There was a time when Peter Norton's products were known for being mean and lean. They did their job effectively and at lighting quick speeds. Mr. Norton is now connected with Norton AntiVirus (NAV) in name alone, as the software has long been under the guidance of Symantec. While NAV could not of late truly be considered lean - as Symantec has stuffed every feature it can think of into the package - it has managed to keep up a reputation for being pretty mean to viruses. So does the dynasty keep rolling with this version? As with previous iterations, the installation for NAV 2004 is straightforward. In fact, the only difference over NAV 2003 is that NAV now offers to scan your machine before the full installation begins. This takes quite a bit of time, but may be valuable for those who splashed out on the software because they think they've already been infected. The software also scans your system post installation, so even if you skip the pre-install test you can let it have its way with the post-install one. Once all this is finished, you'll find Symantec has unfortunately taken a leaf out of Microsoft's book and added an annoying activation process. Not to devalue NAV's contribution to the fight against viruses, but these restrictions do seem a bit excessive on a £40 piece of software. At least Symantec hasn't felt the need to muck about with some of the core elements that have proved popular in the past, in particular the easy-to-use interface. 'If it ain't broke, don't fix it' seems to be the thinking here and I find it hard to disagree with these sentiments. There are a few tweaks in NAV 2004's front end, but the software retains the cleanest and easiest-to-understand interface of any of the anti-virus products currently on the market. Sadly, though, there isn't a great deal that's brand new here, although that's hardly surprising given the wealth of features that lit
tered previous versions. After all, Norton has led the anti-virus pack with a great many firsts, including its ability to scan both incoming and outgoing mail and the scanning of attachments sent via instant messaging clients such as AOL's AIM and Microsoft's MSN messenger. Naturally, these features and the standard scanning engine, which includes heuristic detection, still form the bedrock of NAV 2004. However, there are some useful tweaks and one major addition present in this latest version. Falling under the useful tweaks heading is the software's ability to scan ZIP files on the fly rather than waiting for a manual scan to take place before the software has a peak inside.

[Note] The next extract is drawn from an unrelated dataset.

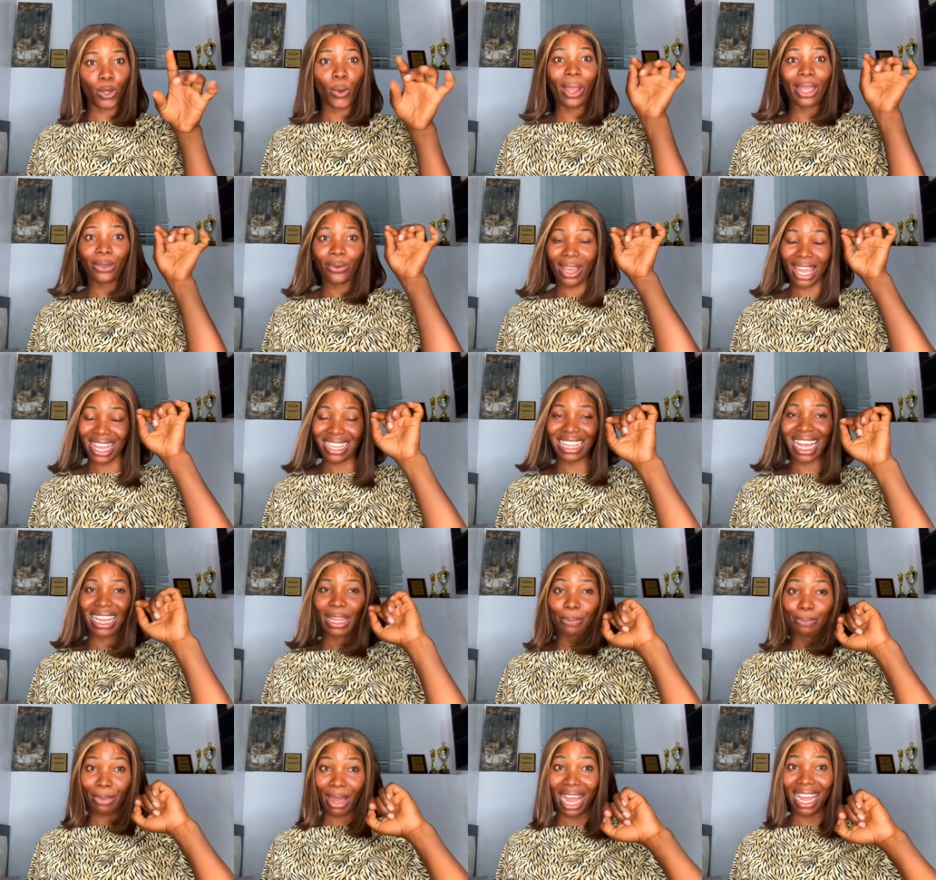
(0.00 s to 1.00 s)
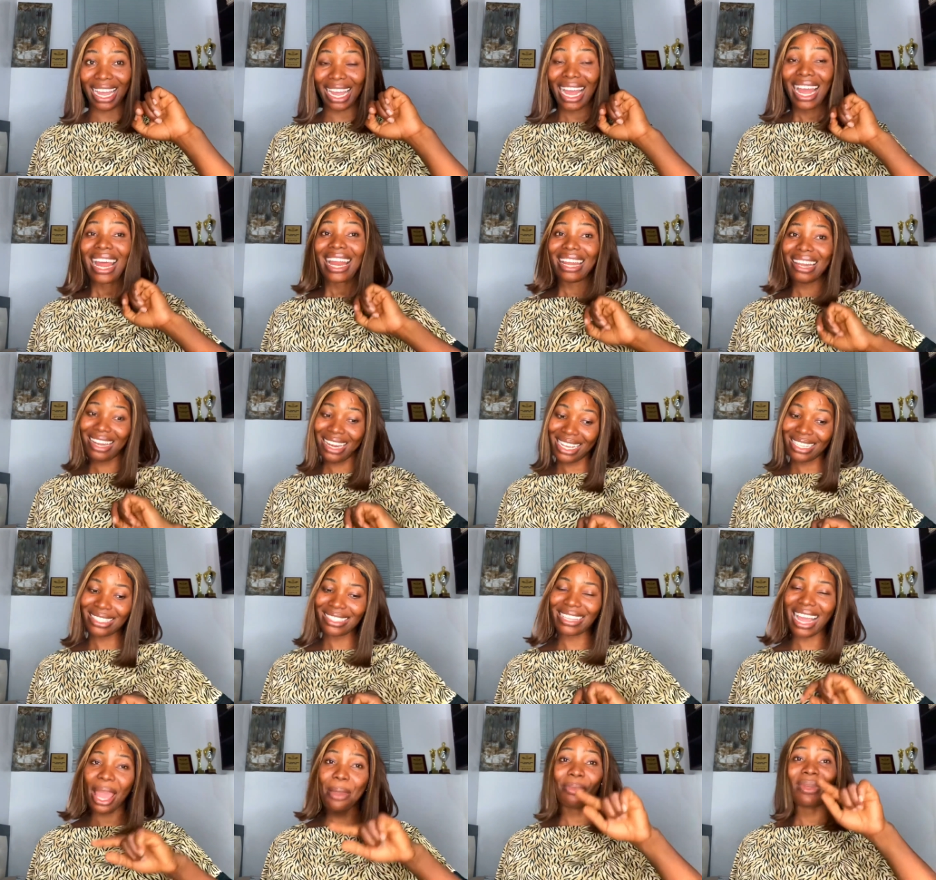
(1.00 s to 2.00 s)
So when you enter the bank
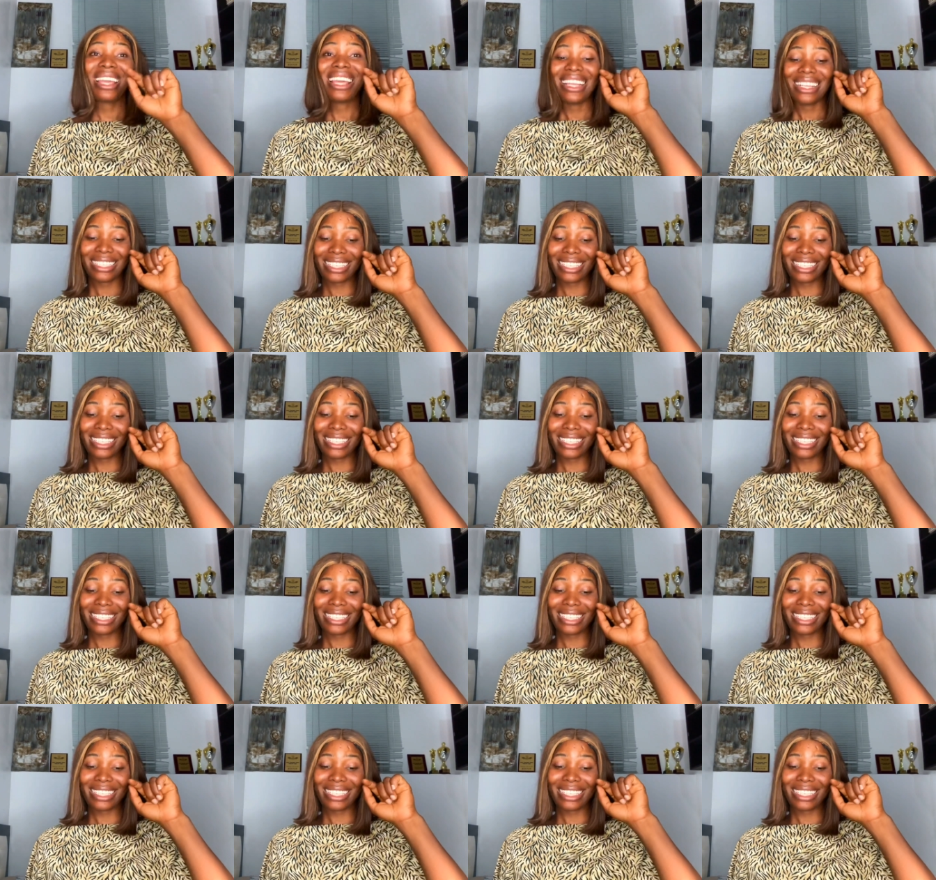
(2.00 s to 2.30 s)
next time,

The result is that ZIP files are now scanned as they're being downloaded. The significant addition comes in the form of Spyware detection. Like McAfee's VirusScan, Norton can now scan your machine for any spyware or Internet diallers that may have become attached to your machine. However, it hasn't been well executed and I found that free software offerings such as Ad-aware do a better job of detecting unwanted advertising trackers and general spyware. On the whole, though, Norton is still a great anti-virus product for new users because of its sheer wealth of features and ease of use. However, there isn't a huge amount on offer for those who already own NAV 2003. As a result, I think existing users would be better off shelling out for another year's worth of virus-definition file updates rather than snapping up NAV 2004.